● **Provided records**:
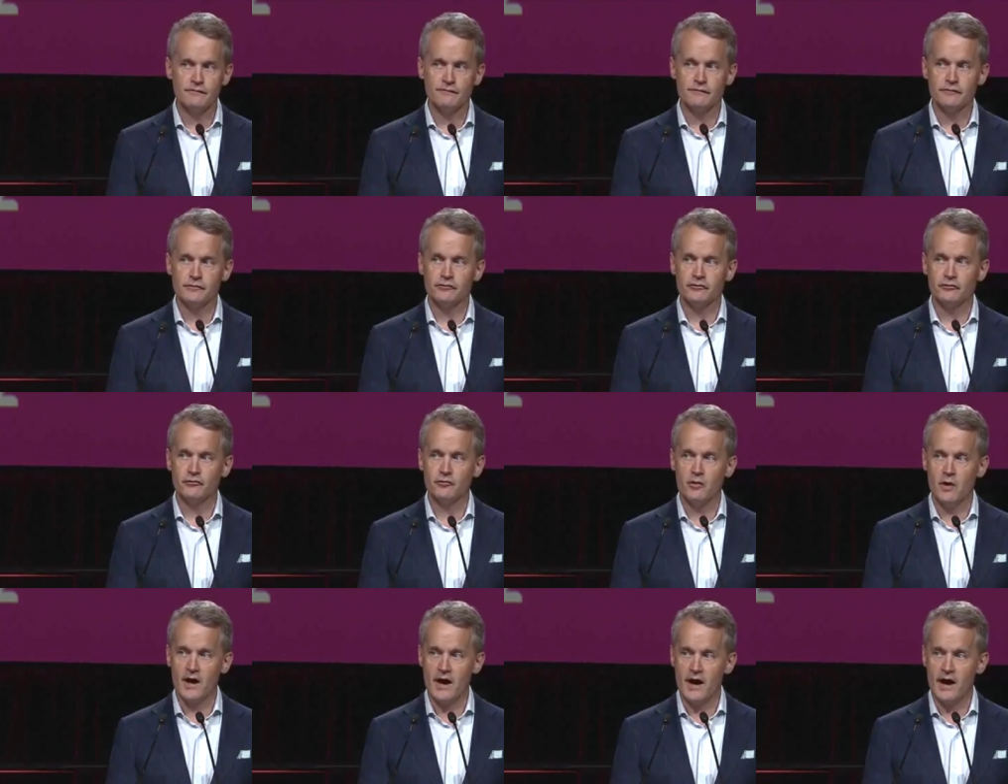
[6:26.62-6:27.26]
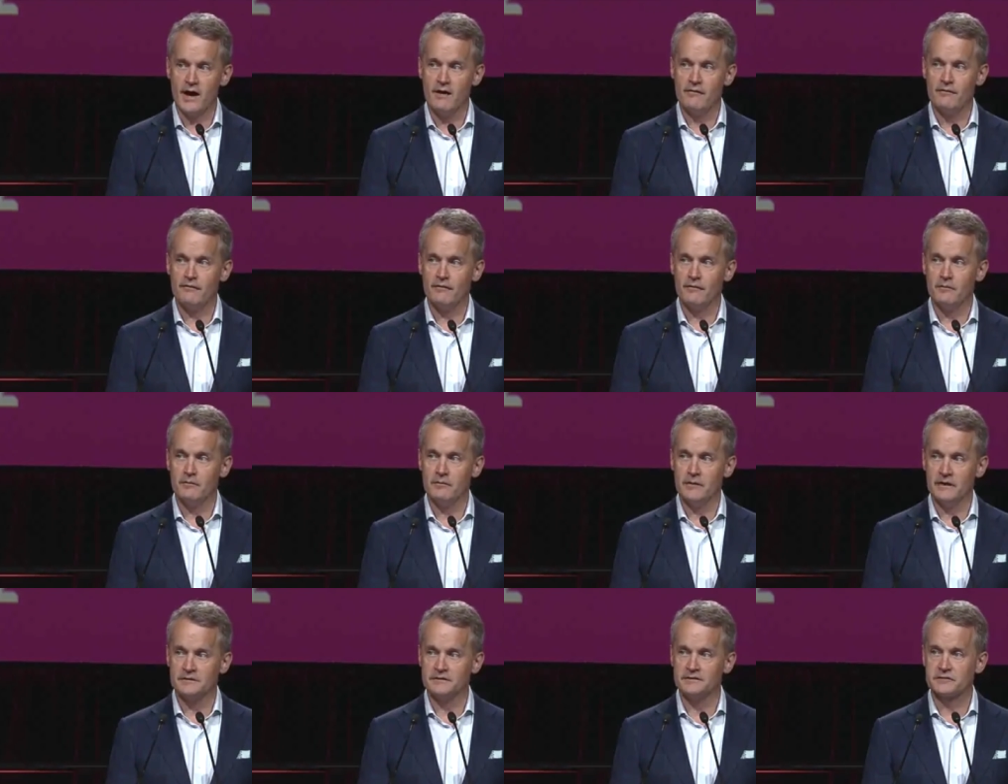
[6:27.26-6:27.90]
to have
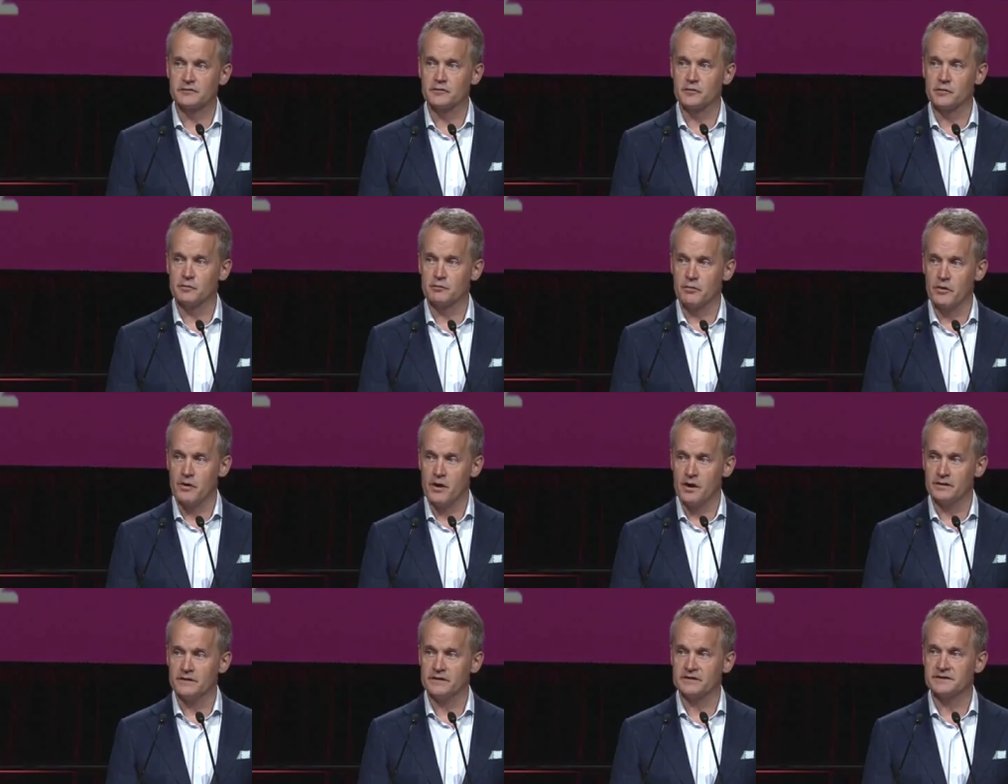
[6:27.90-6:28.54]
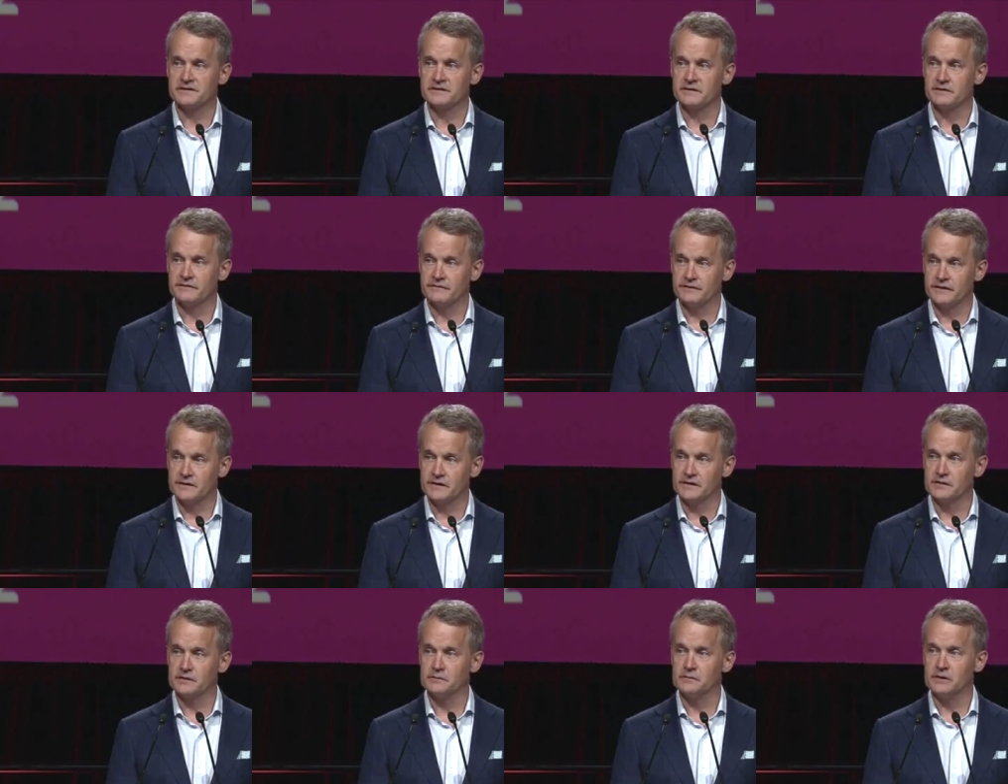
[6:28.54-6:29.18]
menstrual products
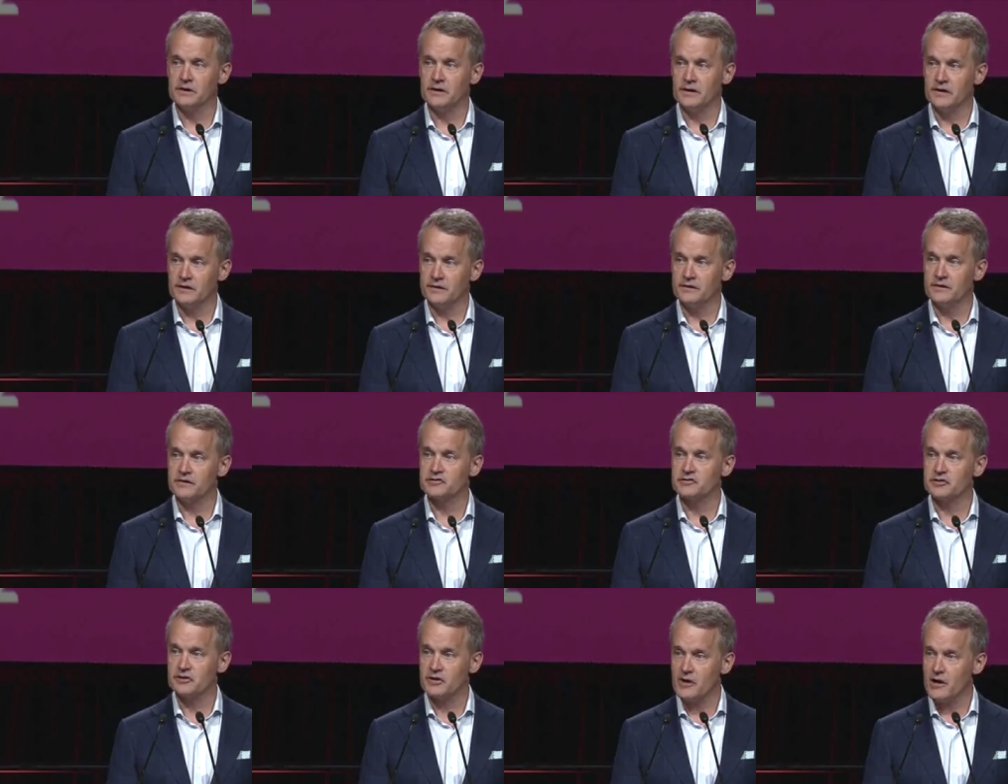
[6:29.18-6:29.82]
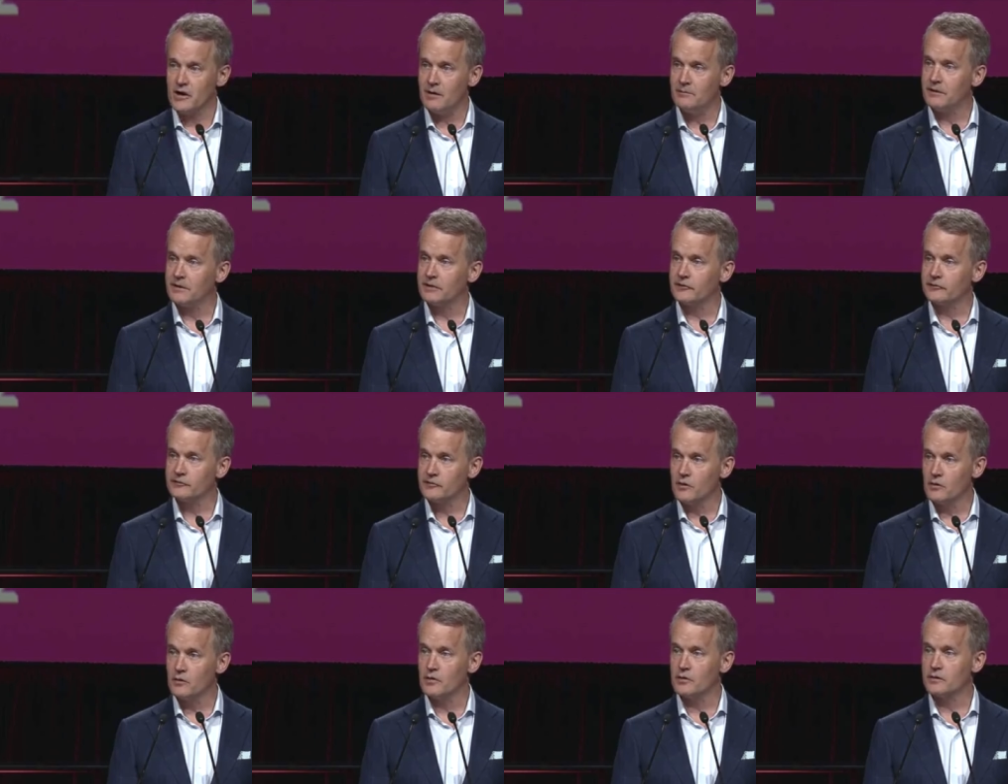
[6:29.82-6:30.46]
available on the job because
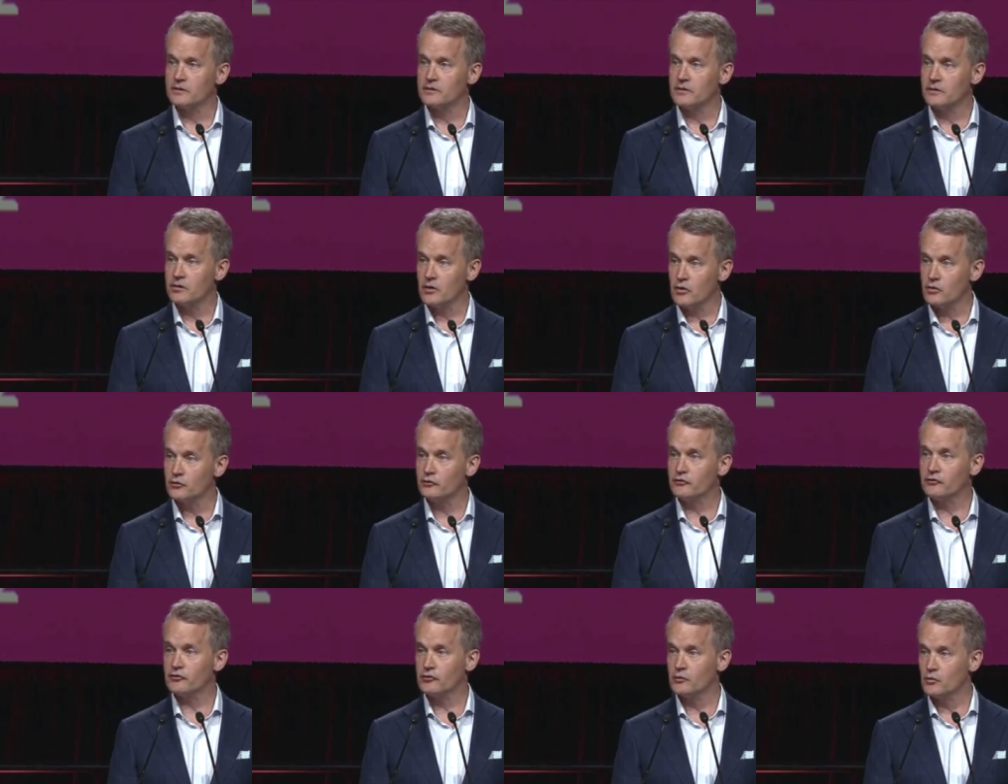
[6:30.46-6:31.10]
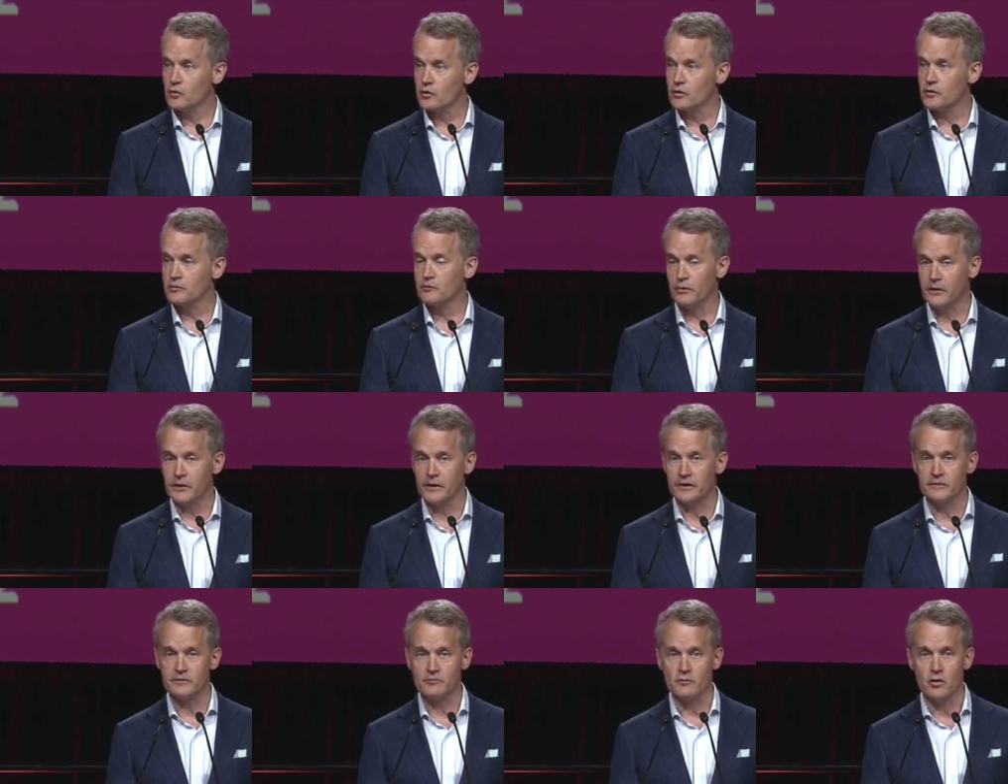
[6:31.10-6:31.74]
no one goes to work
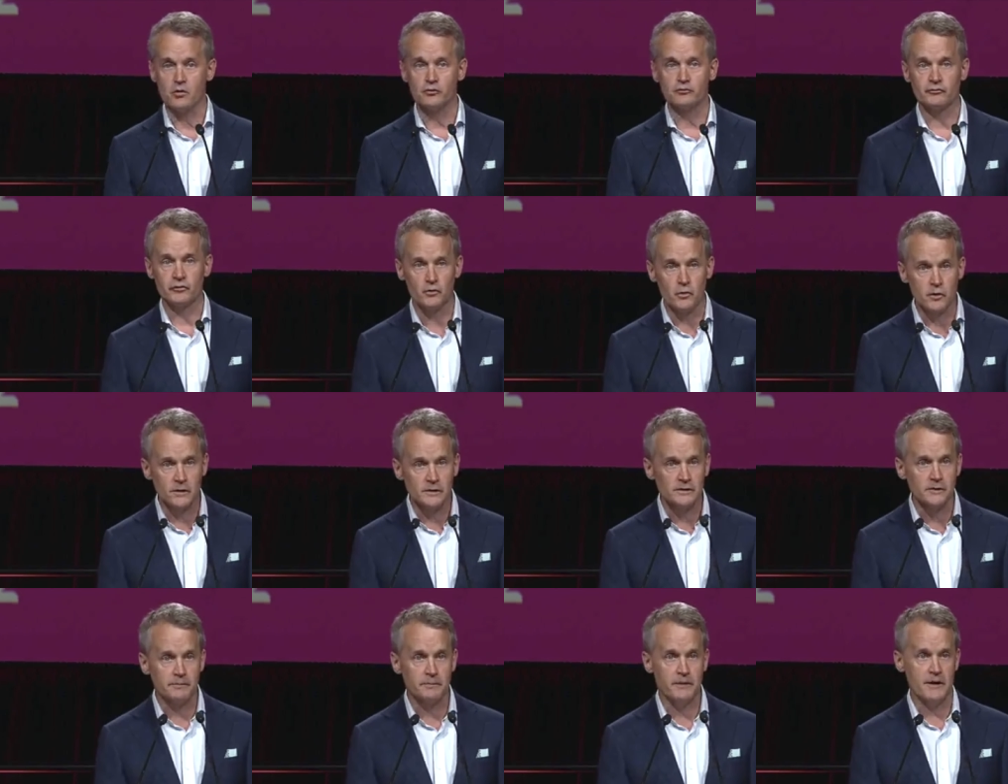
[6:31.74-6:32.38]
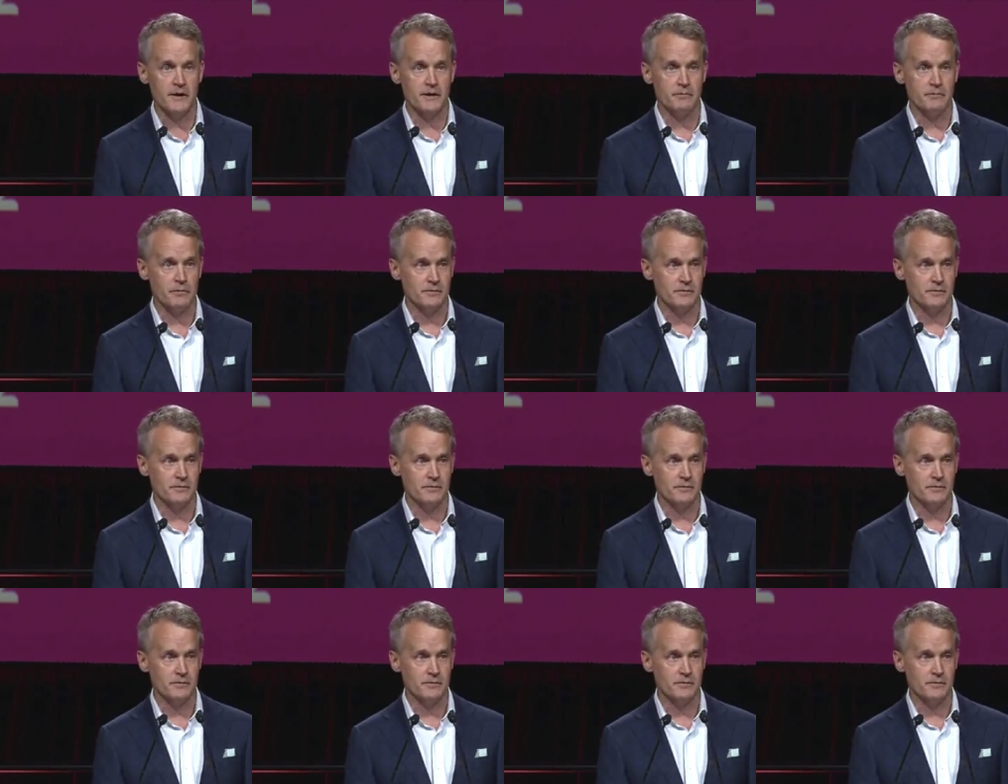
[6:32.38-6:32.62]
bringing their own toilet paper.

● **What you should do**: Produce an exact copy of the lines from the line containing "[6:28.54-6:29.18]" through the last line of the records, with no pictures and no other text.

● **Answer space**:
[6:28.54-6:29.18]
menstrual products
[6:29.18-6:29.82]
[6:29.82-6:30.46]
available on the job because
[6:30.46-6:31.10]
[6:31.10-6:31.74]
no one goes to work
[6:31.74-6:32.38]
[6:32.38-6:32.62]
bringing their own toilet paper.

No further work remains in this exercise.